Jane Coaston hates the phrase “the Black community.” The 33-year-old journalist always jokes about her next “Black community meeting,” mocking the idea that she and millions of other Americans are a monolithic group that might convene regularly on Zoom. Coaston’s point is that Black people are individuals, even if they’re often not seen that way. “We expect a level of heterogeneity among White people that communities of color aren’t granted,” she says.

Coaston’s own individuality should be unmistakable, particularly among her left-leaning media peers in heavily Democratic D.C. The former political reporter for Vox and MTV is a registered Libertarian who got her start in right-leaning college media and professes “a healthy skepticism of state power.” She also happens to be a happily married queer person, a former speechwriter for the Human Rights Campaign, a churchgoing Christian and a fitness buff who works out roughly twice a day. In November, she joined the New York Times, where she hosts the paper’s relaunched opinion podcast “The Argument.”

In her new role, Coaston says she aims to “add a lot of external viewpoints that maybe haven’t been as well represented on the show, because it has been very much about the left, right and center perspectives that are featured at the Times largely.”

The D.C. resident made her name as a beat reporter covering the multifaceted American right — understanding that, as she puts it, conservatism is “an ideology whose own adherents debate what it is.” (This is especially true since Donald Trump arrived on the scene.) But other ideologies are no less ripe for exploration or interrogation, especially for someone with her politics. Robby Soave, a senior editor at the libertarian magazine Reason, says he’s seen her “productively challenge liberal assumptions, in the way libertarians tend to do.”

Coaston grew up in Cincinnati. She describes her parents as “union Democrats” who “were giant hippies” — her father a Black librarian, her mother a White woman who has worked with neglected and abused children. Her grandfather served in the only Black U.S. Army unit to land on the beaches on D-Day. Her grandmother, whose childhood home was burned down by the Ku Klux Klan, was one of the first Black people to work at the Pentagon and desegregated the church Coaston’s family attended.

“My politics were shaped by the fact that I grew up in a very liberal family in a very conservative area,” Coaston says. “That’s why I’ve always been so interested in understanding why other people think the way they do. I was on such an ideological island with my family, where we were very strange, and yet my parents thought Republicans were very strange.”

She ventured far off her ideological island at the University of Michigan, where she edited the Michigan Review, a libertarian paper supported by the right-leaning Collegiate Network — despite the fact that she wasn’t a libertarian in those days. “I thought [the Review] would be a good place to learn to write persuasively, because I’d be surrounded by people who didn’t think the same way I did,” she says. But over the years, she gradually became more libertarian in her politics.

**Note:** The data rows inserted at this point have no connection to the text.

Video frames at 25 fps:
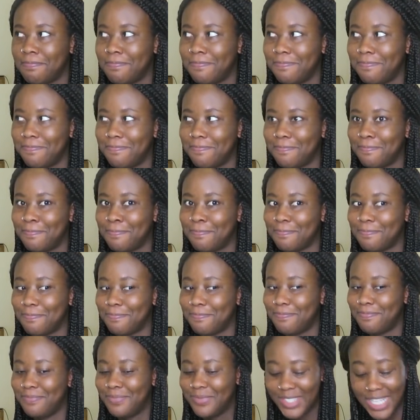
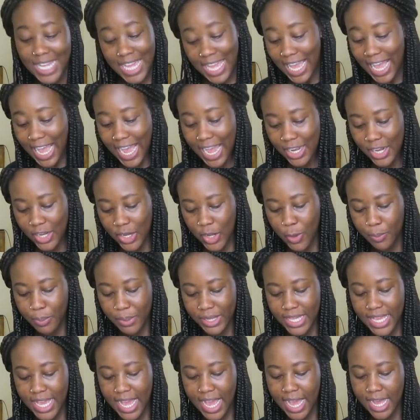I don't know,
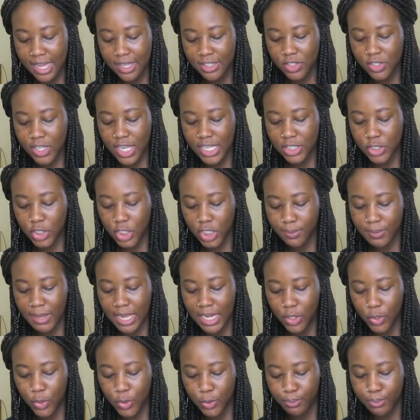but yeah, so I took
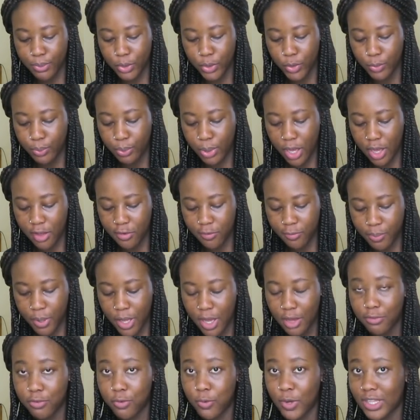my little blue
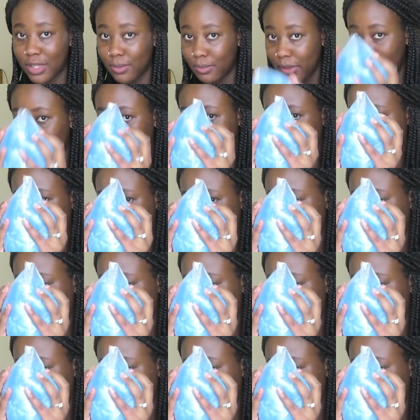puff with me.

On “The Argument,” Coaston hopes to model persuasion — and an openness to being persuaded — as well as disagreement rooted in good-faith engagement. She says there’s too much bad-faith performative posturing in arguments about politics today. Americans often get a distorted view of politics they don’t share, which she likens to the misleading shadows cast by the burning fire in Plato’s allegory of the cave.

Coaston is under no illusion that argument necessarily leads to persuasion even when it’s done well, and she doesn’t fetishize agreement or national unity. “We can better understand each other without seeking a commonality I don’t know if we’ve ever really had,” she says. “Commonality has generally existed in this country when you just quietly shut some people in a drawer.”

But she does think improved argument can lead to people being more informed about difference — to Americans “looking at the flames, not the shadows.” Coaston is good at explaining the nuances of difference, including around questions of race. “Racism has played a role in the growth of conservatism,” she observes, “but that leaves out the fact that many African Americans espouse conservative viewpoints,” even those who support Democrats. Her knowledge of these issues lets her intricately parse the distinctions between “neocons,” “paleocons” and “tradcons” — or argue that, notwithstanding the Trump phenomenon, “there is no such thing as Trumpism.”

Coaston’s coverage of conservatism won her respect on the right. “She’s had a well-deserved meteoric rise,” says Soave, a fellow Michigan grad who worked at the Michigan Daily around the time Coaston was at the Review. “There are very few people who write about conservatives and conservative media who are liked and respected by people in conservative media, and she’s certainly one of those. She’s such a fair-minded and independent thinker.”

Her politics reflect that independent thinking. She’s skeptical of gun restrictions, in part because she believes they’re enforced unfairly against Black Americans. She notes that “much of the early gun-control movement was aimed at controlling the guns of African Americans and not the guns of other people.” She generally believes America needs fewer laws.

Yet Coaston is at peace with the idea that her fellow Washingtonians — and fellow Americans — won’t agree with her on everything. “The great thing about this country,” she says, “is it’s always had the capacity to contain great multitudes.”

Graham Vyse is a contributing writer for the magazine and an associate editor for the Signal.